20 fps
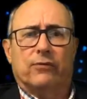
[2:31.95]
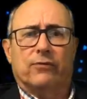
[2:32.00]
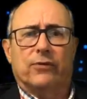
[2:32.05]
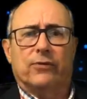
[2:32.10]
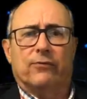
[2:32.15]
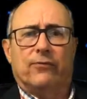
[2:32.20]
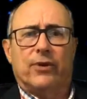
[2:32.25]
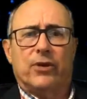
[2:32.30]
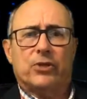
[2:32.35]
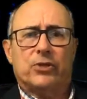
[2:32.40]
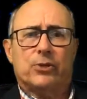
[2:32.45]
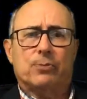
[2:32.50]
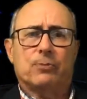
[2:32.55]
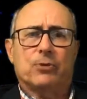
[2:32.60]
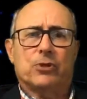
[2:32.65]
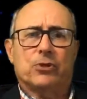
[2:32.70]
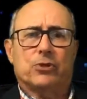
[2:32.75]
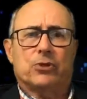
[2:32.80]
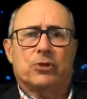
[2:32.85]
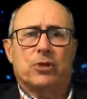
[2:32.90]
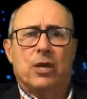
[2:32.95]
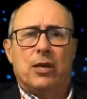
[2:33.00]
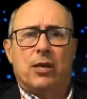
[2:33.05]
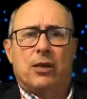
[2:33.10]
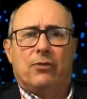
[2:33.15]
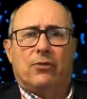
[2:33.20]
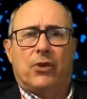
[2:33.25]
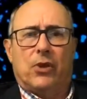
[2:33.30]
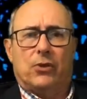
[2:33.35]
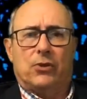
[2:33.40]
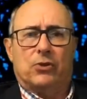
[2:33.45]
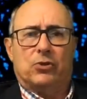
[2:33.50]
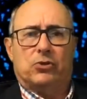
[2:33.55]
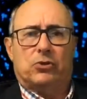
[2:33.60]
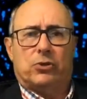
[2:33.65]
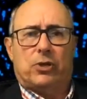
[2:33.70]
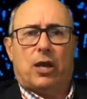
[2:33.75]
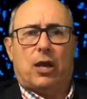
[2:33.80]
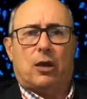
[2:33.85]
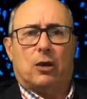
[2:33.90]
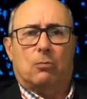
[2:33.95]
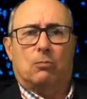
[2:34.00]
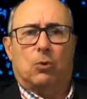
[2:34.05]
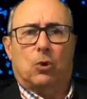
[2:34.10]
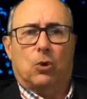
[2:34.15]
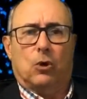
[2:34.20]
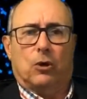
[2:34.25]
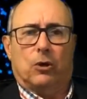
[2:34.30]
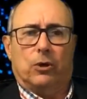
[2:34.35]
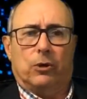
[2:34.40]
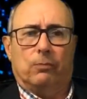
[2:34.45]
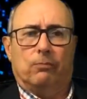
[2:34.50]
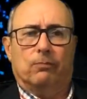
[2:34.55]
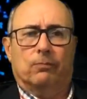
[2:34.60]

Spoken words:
investments than the stock market.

_What to produce_:
Reproduce every entry exactly; images stay out.

_Task solution_:
20 fps
[2:31.95]
[2:32.00]
[2:32.05]
[2:32.10]
[2:32.15]
[2:32.20]
[2:32.25]
[2:32.30]
[2:32.35]
[2:32.40]
[2:32.45]
[2:32.50]
[2:32.55]
[2:32.60]
[2:32.65]
[2:32.70]
[2:32.75]
[2:32.80]
[2:32.85]
[2:32.90]
[2:32.95]
[2:33.00]
[2:33.05]
[2:33.10]
[2:33.15]
[2:33.20]
[2:33.25]
[2:33.30]
[2:33.35]
[2:33.40]
[2:33.45]
[2:33.50]
[2:33.55]
[2:33.60]
[2:33.65]
[2:33.70]
[2:33.75]
[2:33.80]
[2:33.85]
[2:33.90]
[2:33.95]
[2:34.00]
[2:34.05]
[2:34.10]
[2:34.15]
[2:34.20]
[2:34.25]
[2:34.30]
[2:34.35]
[2:34.40]
[2:34.45]
[2:34.50]
[2:34.55]
[2:34.60]

Spoken words:
investments than the stock market.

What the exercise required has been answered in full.